Entonces apareció la Fiesta del Libro. No se trataba de una metáfora para referirse a ferias, ventas o jornada de lectura, sino a una parranda libresca de rompe y raja. El sueño de los promotores de tan asombrosa celebración era fomentar bien surtidas y bien provistas bibliotecas escolares como un incentivo para que los estudiantes leyeran en vez de mataperrear, jugar barajas, engendrar o hasta chupar en las tabernas. En ese tiempo no existía la mediocre vertiente de literatura infantil, ni proliferaban escritos acojudados y moralistas de autores malos que lucraban con la cola en lectura en el Perú, y los fiesteros de entonces, para entrar al local del bailongo, tenían que entregar un libro, ya sea de ellos o del vecino. Los que no tenían en casa ninguna obra, debido a la ligereza de prestar a los conocidos y amigos, podían entregar dinero equivalente al costo del ejemplar. Los que no tenían ni libros ni dinero debían renunciar a divertirse en tan basada celebración. 
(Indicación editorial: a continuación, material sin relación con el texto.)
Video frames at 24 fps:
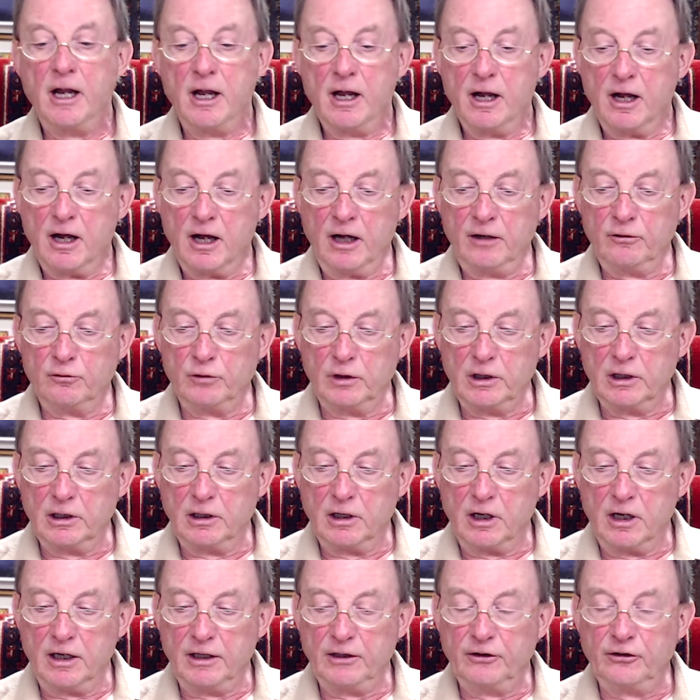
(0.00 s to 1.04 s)
I
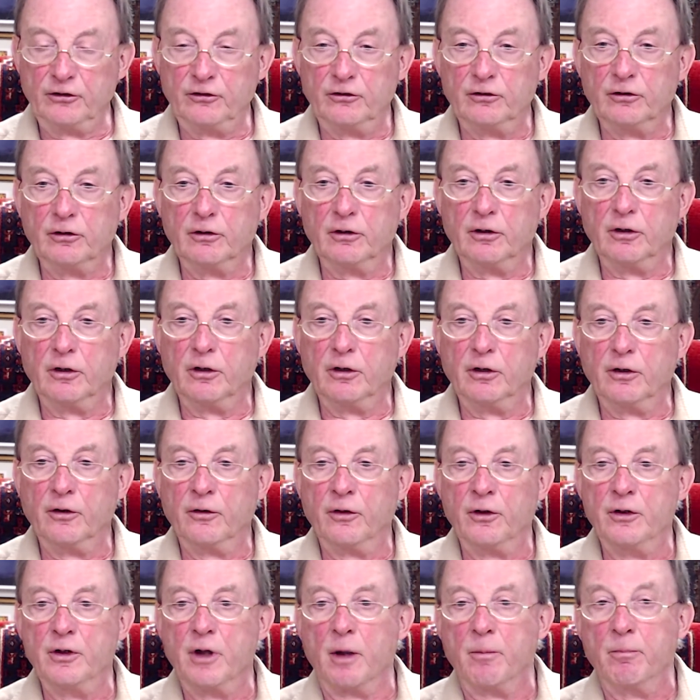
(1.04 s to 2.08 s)
realized the
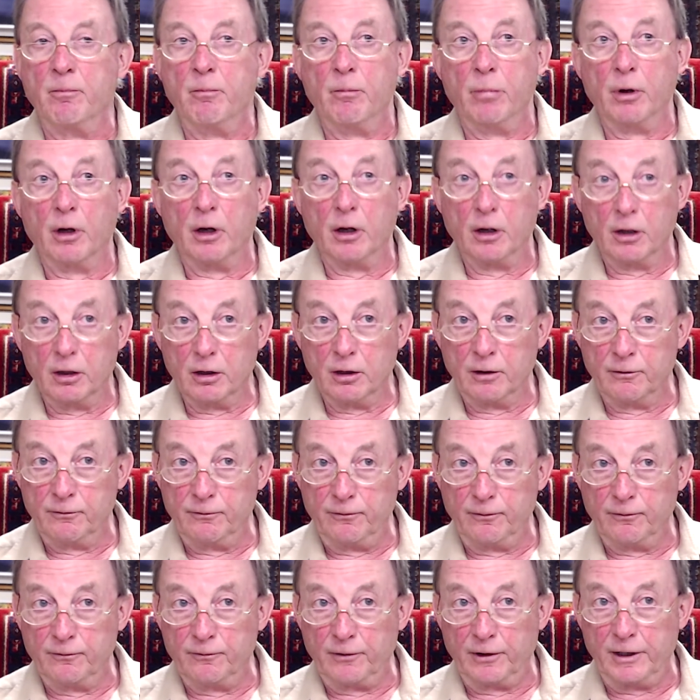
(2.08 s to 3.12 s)
number of
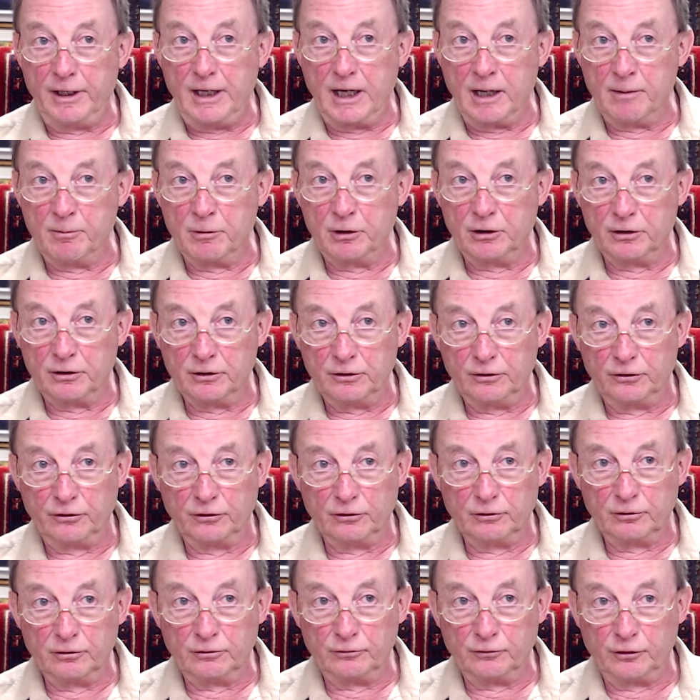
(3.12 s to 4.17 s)
very eminent
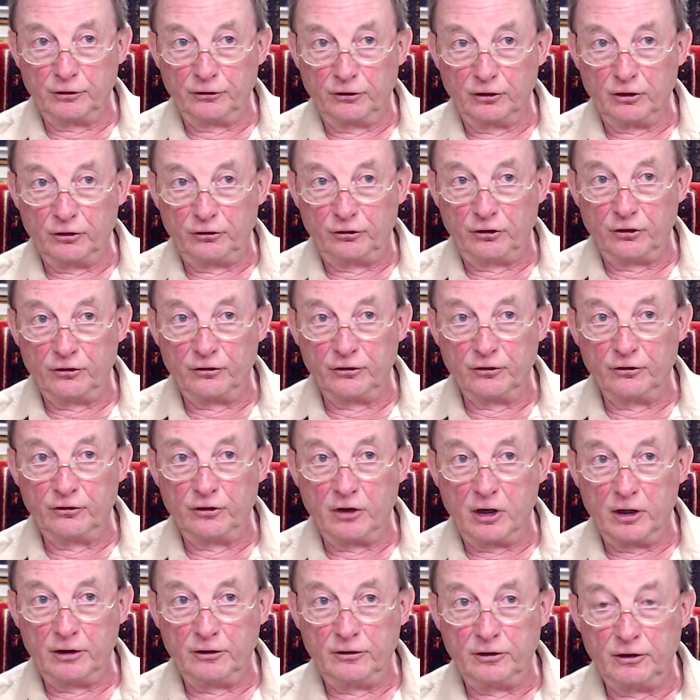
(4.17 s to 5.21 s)
researchers and
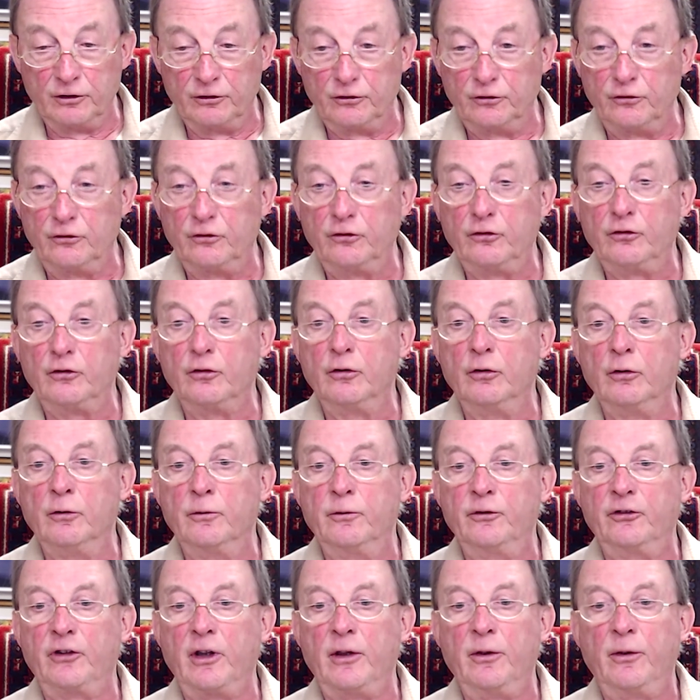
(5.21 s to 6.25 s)
scientists who've
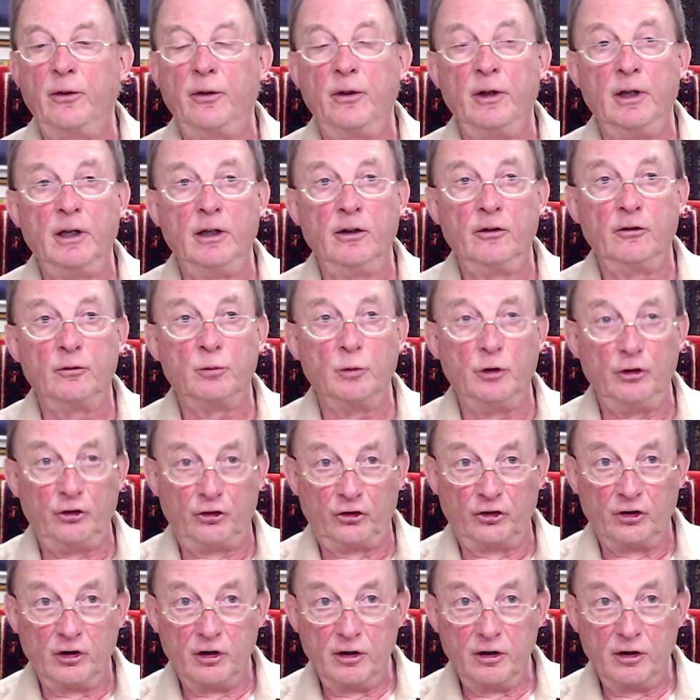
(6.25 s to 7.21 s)
said things which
La parranda de ese día perdido evolucionó entre títulos, autores y promesas de lectura. El libro entró a la parranda, se difundió entre los fiesteros. Es lamentable que ninguna memoria conservó ese hecho inédito. Porque hoy otro sería el cantar en la difusión del libro y el inmenso bailongo que es Iquitos contribuiría a la lectura y hasta sería posible que los parranderos, con el libro a la mano, deshojando páginas, interpretando textos, conversando con otros sobre mensajes de los autores, entren al ruedo del fandango, sigan el ritmo de la orquesta, muevan los esqueletos hasta el límite, aúllen como extraviados, salten hasta cerca del techo, se acuclillen como si fueran a hacer esforzadas ranas en el estanque.